Yes, this thread started as a way to just clean up the formatting of the POM. Sorting the dependencies alphabetically would be a separate mojo of the formatting plugin or just an option to this formatting.

Paul Benedict wrote:
Stephen,

That's fine, but I thought the proposal was to reorder the dependencies in
the POM? Is there a plan to clean the POM without reordering the
dependencies?

Paul

On Thu, Jul 3, 2008 at 3:03 AM, Stephen Connolly <
[EMAIL PROTECTED]> wrote:

The issue is that the order of dependencies does matter.

Resolving transitive dependencies is based on how near the dependency
is to the pom and the order in which dependencies are listed...

Listing them in alpha order, if you've always done this is fine and
won't change your build (as you've always done so)

but if you now change the order to random order, because the
resolution of transitive dependencies uses the order dependencies are
listed in the pom as the penalty-shoot-out, your build _may_ pull in
different dependencies.

Actually, penalty shoot out is probably not the best analogy, more
like number of away goals... you've matched on points, you've matched
on goal difference, you've matched on away wins and the only thing
left to decide who wins the league is away goals.

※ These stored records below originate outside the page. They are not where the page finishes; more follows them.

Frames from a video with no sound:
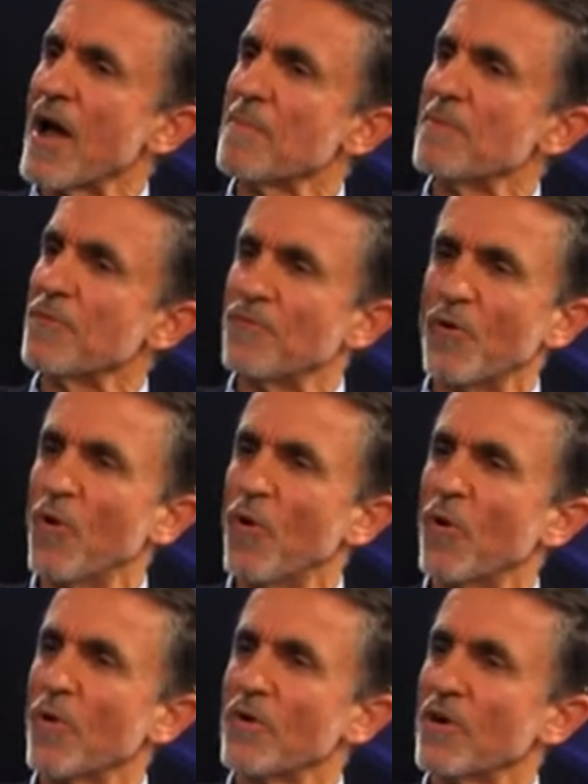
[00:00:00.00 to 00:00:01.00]

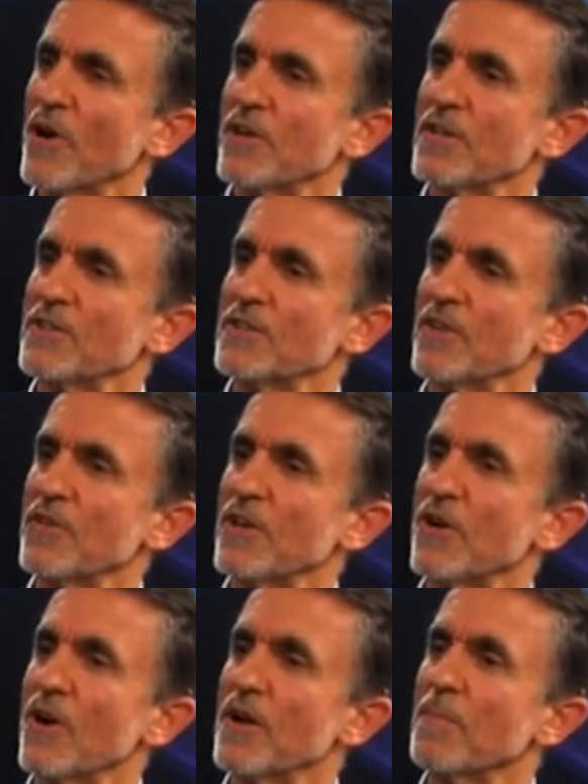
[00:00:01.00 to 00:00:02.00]
before
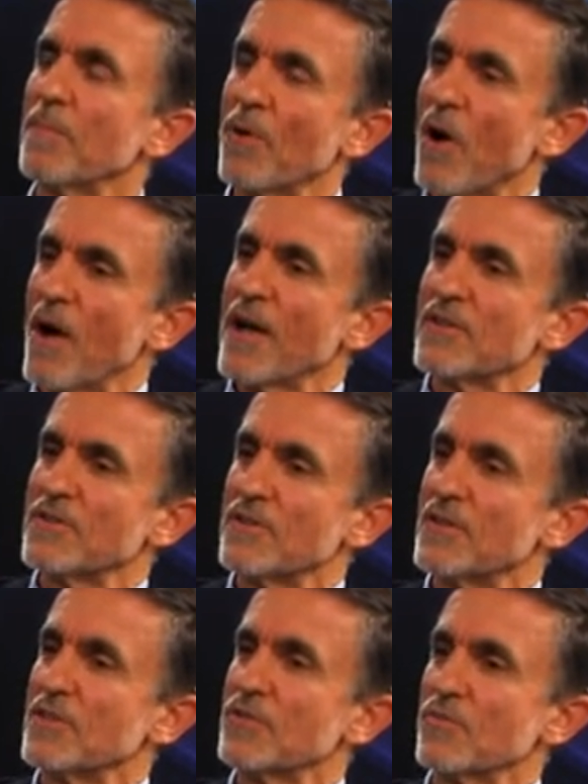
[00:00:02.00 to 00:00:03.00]
1979, prior to
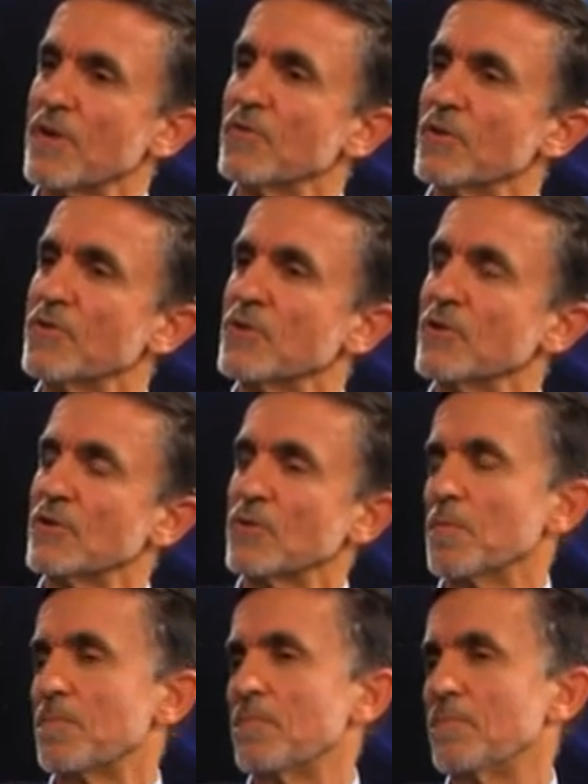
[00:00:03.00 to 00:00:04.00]
this revolution that
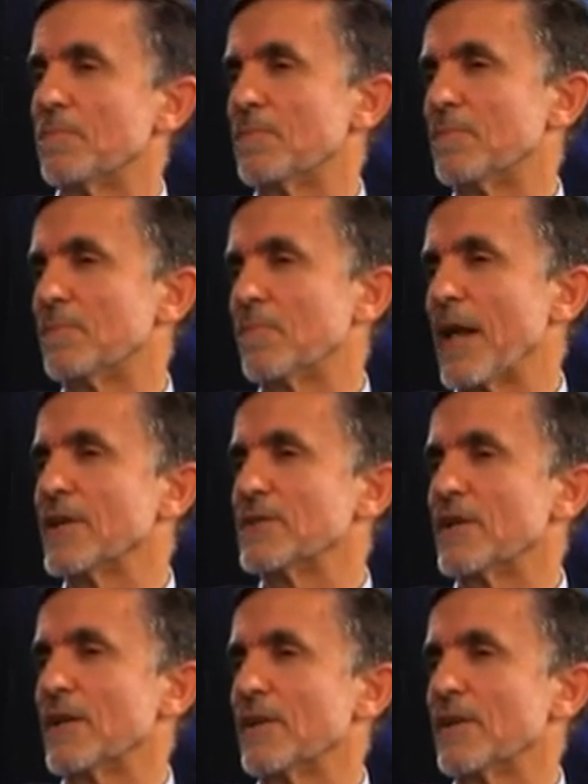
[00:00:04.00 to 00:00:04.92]
took place there?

Personally, I think if Maven can provide a warning when your build is
resolving dependencies based on dependency order in a pom, that would
be a _good thing_

-Stephen

On Thu, Jul 3, 2008 at 4:37 AM, Paul Benedict <[EMAIL PROTECTED]>
wrote:
I must have missed something in the discussion. Please forgive my
ignorance
here, but why is so much discussion happening on reordering the
dependencies? Honestly, they shouldn't be reordered. I list out my
dependencies in pure alphabetical order by group and artifact, and I
wouldn't want those messed with when I clean up the POM.

Paul

On Wed, Jul 2, 2008 at 1:58 PM, Brian E. Fox <[EMAIL PROTECTED]>
wrote:

If people want to hose their build, there is not much we can do to stop
them ;)
Are you thinking that this dependency sort would run automatically
during
the
release process?  I was imagining this used during the development
cycle,
so
that any changes it causes would go through some cycles of testing.
 Obviously,
I would be very concerned if something like this was run during the
release process.

I'm concerned that we're just giving people a loaded gun that we hope
they
don't shoot themselves with...particularly when the end result didn't
really
do much useful other than pretty up their source. If the tool can
somehow
analyze the transitive results of the changes, great. Actually I think
this
part of the tool might be the best piece to have so you can analyze
results
across any pom changes, not just sorting.